» **EXTRACTED RECORDS**:
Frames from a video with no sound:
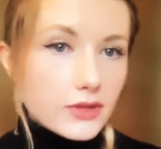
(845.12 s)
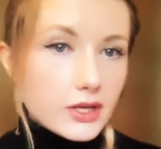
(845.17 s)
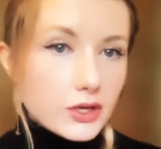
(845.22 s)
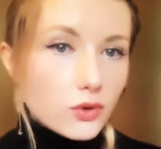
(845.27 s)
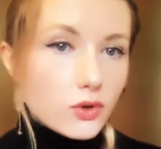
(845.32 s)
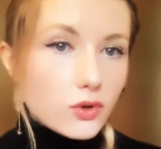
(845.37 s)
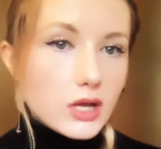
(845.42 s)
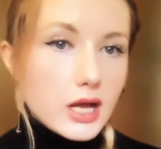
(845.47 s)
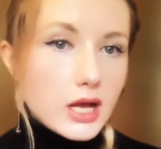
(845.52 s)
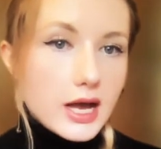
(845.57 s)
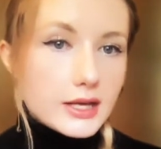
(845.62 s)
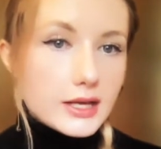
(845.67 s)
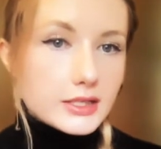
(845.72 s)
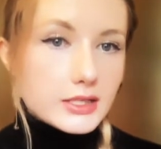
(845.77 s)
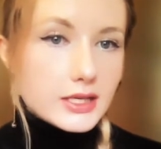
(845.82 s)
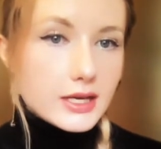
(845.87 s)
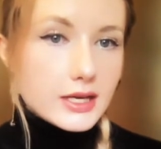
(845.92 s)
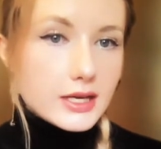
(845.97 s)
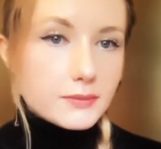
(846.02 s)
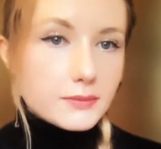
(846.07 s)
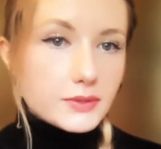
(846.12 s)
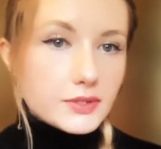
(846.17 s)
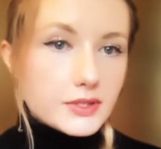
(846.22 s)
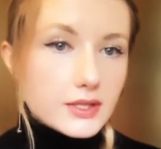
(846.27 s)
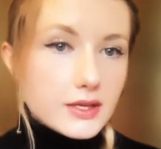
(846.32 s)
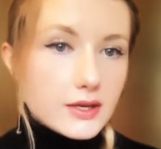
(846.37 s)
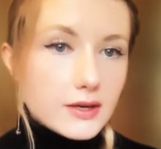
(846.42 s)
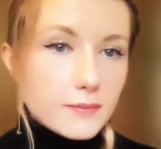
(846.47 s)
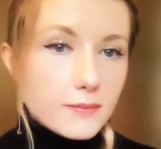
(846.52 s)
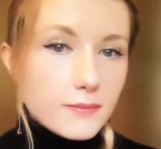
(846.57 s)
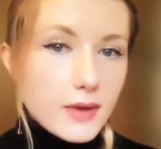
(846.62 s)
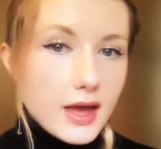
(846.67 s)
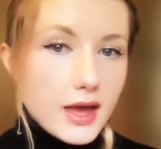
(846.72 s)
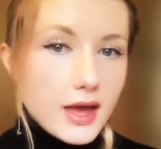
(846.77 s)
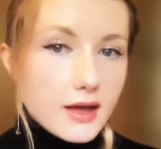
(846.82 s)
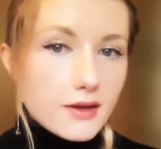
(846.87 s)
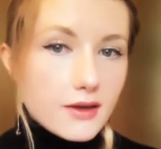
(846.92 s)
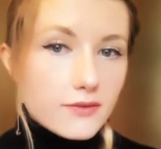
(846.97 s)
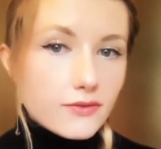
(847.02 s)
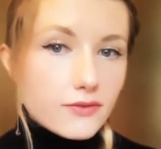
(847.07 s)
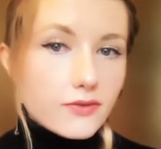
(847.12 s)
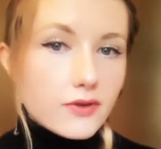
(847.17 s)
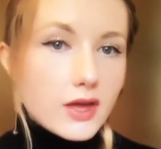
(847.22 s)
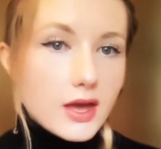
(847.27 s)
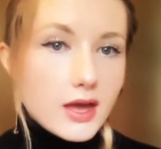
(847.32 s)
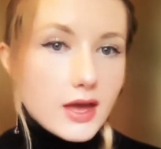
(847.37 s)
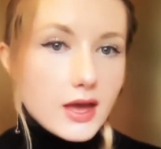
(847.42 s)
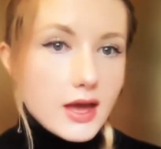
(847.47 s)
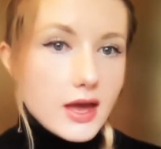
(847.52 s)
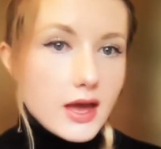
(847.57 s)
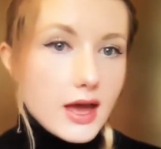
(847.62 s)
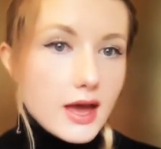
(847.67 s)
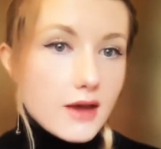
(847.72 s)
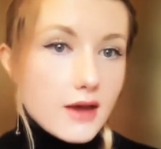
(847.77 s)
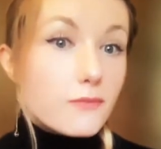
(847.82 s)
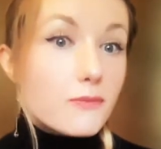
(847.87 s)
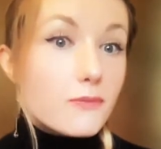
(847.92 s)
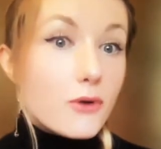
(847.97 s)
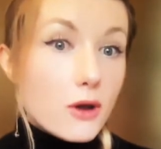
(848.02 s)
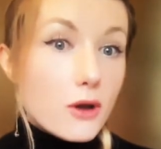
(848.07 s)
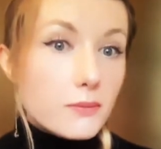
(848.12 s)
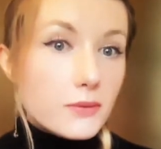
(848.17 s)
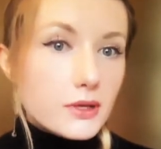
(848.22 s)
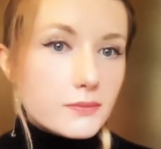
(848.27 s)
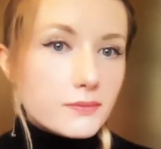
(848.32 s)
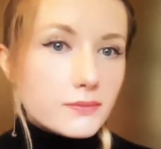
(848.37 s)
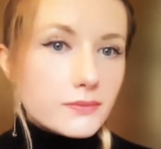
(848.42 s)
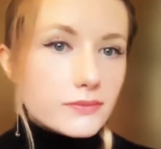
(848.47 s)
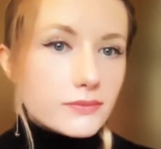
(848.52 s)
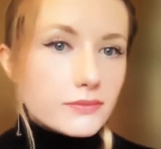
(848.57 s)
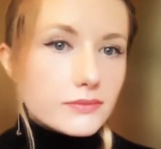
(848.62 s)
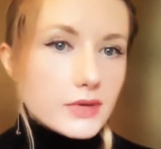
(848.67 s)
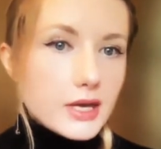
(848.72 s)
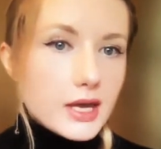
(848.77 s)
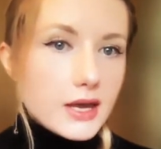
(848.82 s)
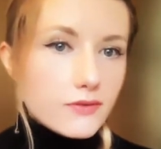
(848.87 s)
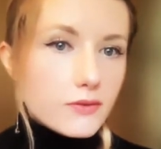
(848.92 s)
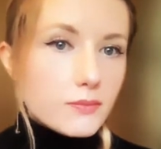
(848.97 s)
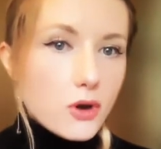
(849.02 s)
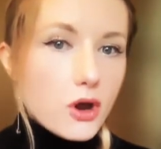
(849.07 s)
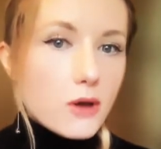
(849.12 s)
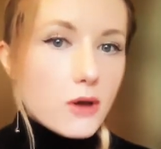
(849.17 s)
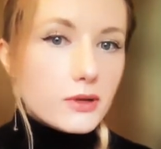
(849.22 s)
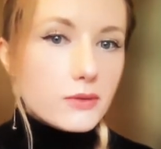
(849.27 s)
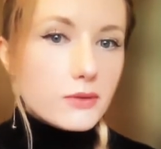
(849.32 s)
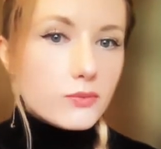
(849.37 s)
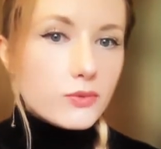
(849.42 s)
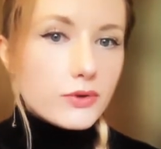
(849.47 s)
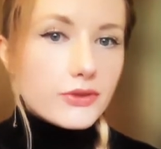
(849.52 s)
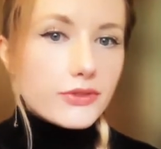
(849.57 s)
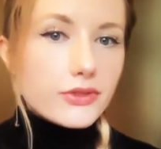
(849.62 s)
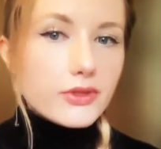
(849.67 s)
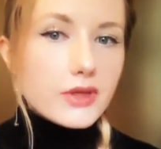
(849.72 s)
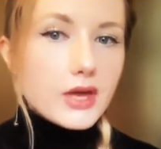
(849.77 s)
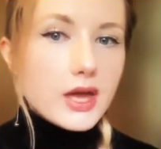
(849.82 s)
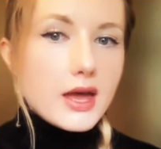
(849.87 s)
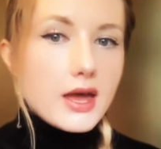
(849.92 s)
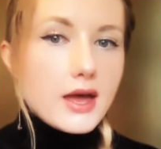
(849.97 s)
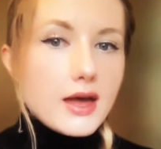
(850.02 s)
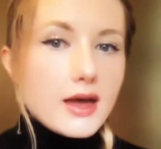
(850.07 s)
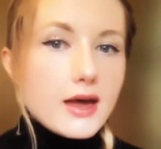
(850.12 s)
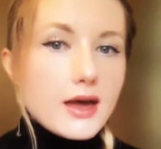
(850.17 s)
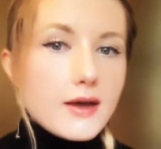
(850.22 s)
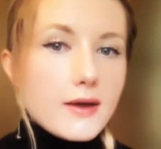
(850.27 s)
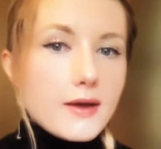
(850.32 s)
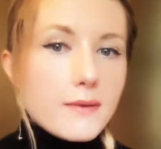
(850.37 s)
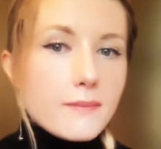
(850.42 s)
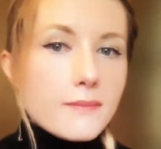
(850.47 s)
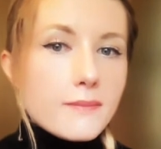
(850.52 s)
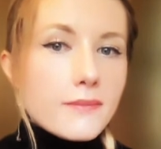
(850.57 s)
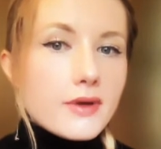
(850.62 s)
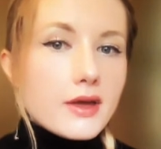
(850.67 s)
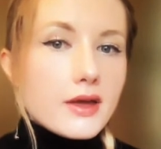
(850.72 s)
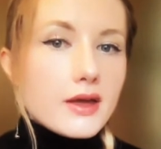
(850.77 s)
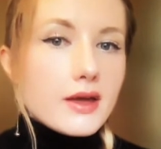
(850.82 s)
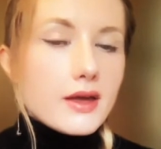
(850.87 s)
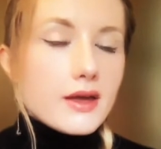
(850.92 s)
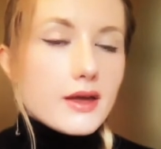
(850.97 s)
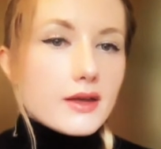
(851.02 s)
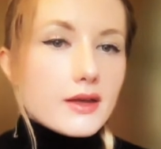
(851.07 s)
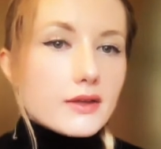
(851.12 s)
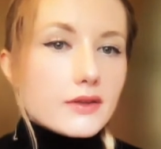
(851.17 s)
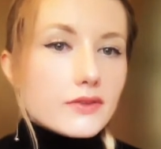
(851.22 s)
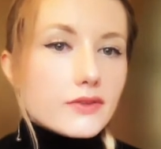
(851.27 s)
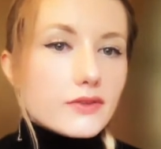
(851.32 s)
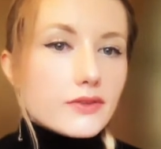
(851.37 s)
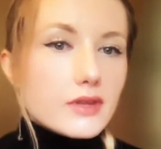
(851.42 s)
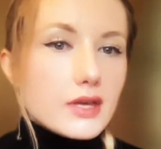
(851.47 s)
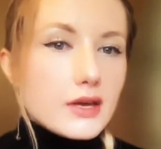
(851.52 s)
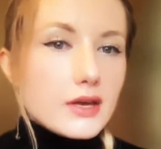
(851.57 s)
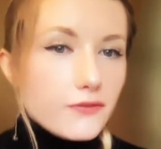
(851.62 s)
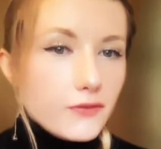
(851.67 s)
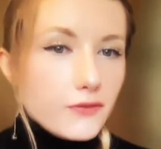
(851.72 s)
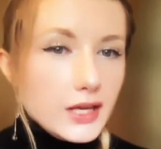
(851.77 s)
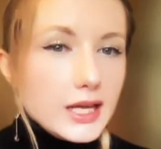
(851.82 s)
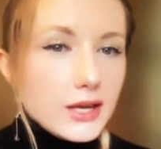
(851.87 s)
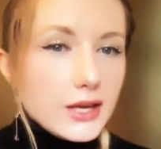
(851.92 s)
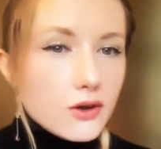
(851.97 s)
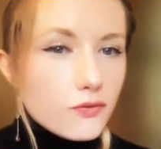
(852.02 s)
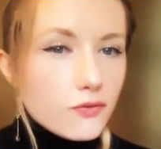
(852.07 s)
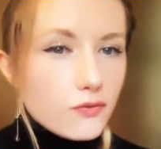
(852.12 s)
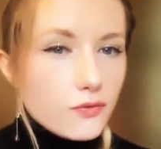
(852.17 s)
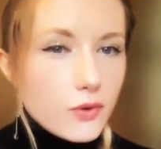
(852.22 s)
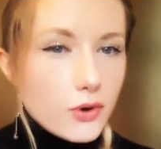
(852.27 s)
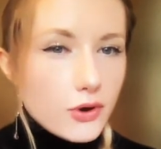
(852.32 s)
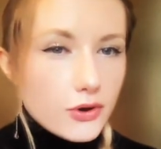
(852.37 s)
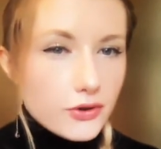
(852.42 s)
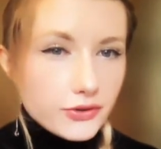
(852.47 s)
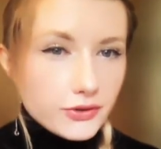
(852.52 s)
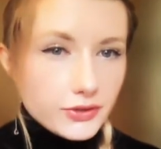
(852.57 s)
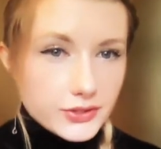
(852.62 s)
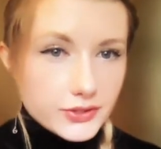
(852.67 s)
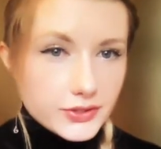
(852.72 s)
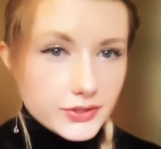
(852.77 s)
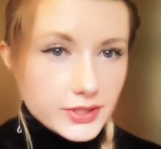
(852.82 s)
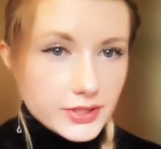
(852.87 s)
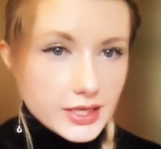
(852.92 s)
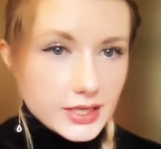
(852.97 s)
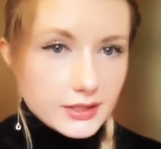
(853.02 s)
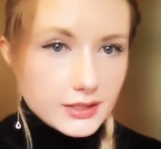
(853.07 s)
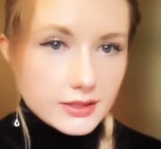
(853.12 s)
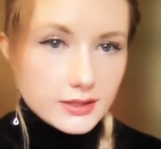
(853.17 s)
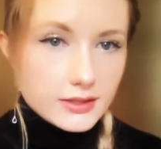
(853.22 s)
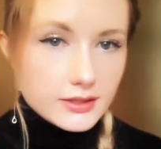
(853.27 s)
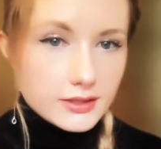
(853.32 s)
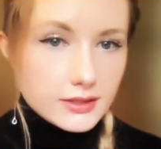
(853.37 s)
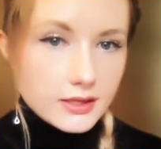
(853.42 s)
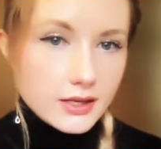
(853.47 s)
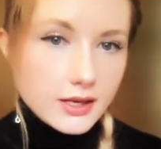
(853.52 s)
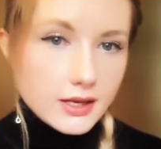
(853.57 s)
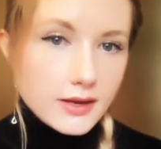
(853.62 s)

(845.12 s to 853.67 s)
that all heart types have a problem with. A feeling of worthlessness.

» **PROBLEM TO SOLVE**: Retype each record exactly as it appears above and drop the images.

» **ANSWER FOR THIS EXERCISE**:
Frames from a video with no sound:
(845.12 s)
(845.17 s)
(845.22 s)
(845.27 s)
(845.32 s)
(845.37 s)
(845.42 s)
(845.47 s)
(845.52 s)
(845.57 s)
(845.62 s)
(845.67 s)
(845.72 s)
(845.77 s)
(845.82 s)
(845.87 s)
(845.92 s)
(845.97 s)
(846.02 s)
(846.07 s)
(846.12 s)
(846.17 s)
(846.22 s)
(846.27 s)
(846.32 s)
(846.37 s)
(846.42 s)
(846.47 s)
(846.52 s)
(846.57 s)
(846.62 s)
(846.67 s)
(846.72 s)
(846.77 s)
(846.82 s)
(846.87 s)
(846.92 s)
(846.97 s)
(847.02 s)
(847.07 s)
(847.12 s)
(847.17 s)
(847.22 s)
(847.27 s)
(847.32 s)
(847.37 s)
(847.42 s)
(847.47 s)
(847.52 s)
(847.57 s)
(847.62 s)
(847.67 s)
(847.72 s)
(847.77 s)
(847.82 s)
(847.87 s)
(847.92 s)
(847.97 s)
(848.02 s)
(848.07 s)
(848.12 s)
(848.17 s)
(848.22 s)
(848.27 s)
(848.32 s)
(848.37 s)
(848.42 s)
(848.47 s)
(848.52 s)
(848.57 s)
(848.62 s)
(848.67 s)
(848.72 s)
(848.77 s)
(848.82 s)
(848.87 s)
(848.92 s)
(848.97 s)
(849.02 s)
(849.07 s)
(849.12 s)
(849.17 s)
(849.22 s)
(849.27 s)
(849.32 s)
(849.37 s)
(849.42 s)
(849.47 s)
(849.52 s)
(849.57 s)
(849.62 s)
(849.67 s)
(849.72 s)
(849.77 s)
(849.82 s)
(849.87 s)
(849.92 s)
(849.97 s)
(850.02 s)
(850.07 s)
(850.12 s)
(850.17 s)
(850.22 s)
(850.27 s)
(850.32 s)
(850.37 s)
(850.42 s)
(850.47 s)
(850.52 s)
(850.57 s)
(850.62 s)
(850.67 s)
(850.72 s)
(850.77 s)
(850.82 s)
(850.87 s)
(850.92 s)
(850.97 s)
(851.02 s)
(851.07 s)
(851.12 s)
(851.17 s)
(851.22 s)
(851.27 s)
(851.32 s)
(851.37 s)
(851.42 s)
(851.47 s)
(851.52 s)
(851.57 s)
(851.62 s)
(851.67 s)
(851.72 s)
(851.77 s)
(851.82 s)
(851.87 s)
(851.92 s)
(851.97 s)
(852.02 s)
(852.07 s)
(852.12 s)
(852.17 s)
(852.22 s)
(852.27 s)
(852.32 s)
(852.37 s)
(852.42 s)
(852.47 s)
(852.52 s)
(852.57 s)
(852.62 s)
(852.67 s)
(852.72 s)
(852.77 s)
(852.82 s)
(852.87 s)
(852.92 s)
(852.97 s)
(853.02 s)
(853.07 s)
(853.12 s)
(853.17 s)
(853.22 s)
(853.27 s)
(853.32 s)
(853.37 s)
(853.42 s)
(853.47 s)
(853.52 s)
(853.57 s)
(853.62 s)

(845.12 s to 853.67 s)
that all heart types have a problem with. A feeling of worthlessness.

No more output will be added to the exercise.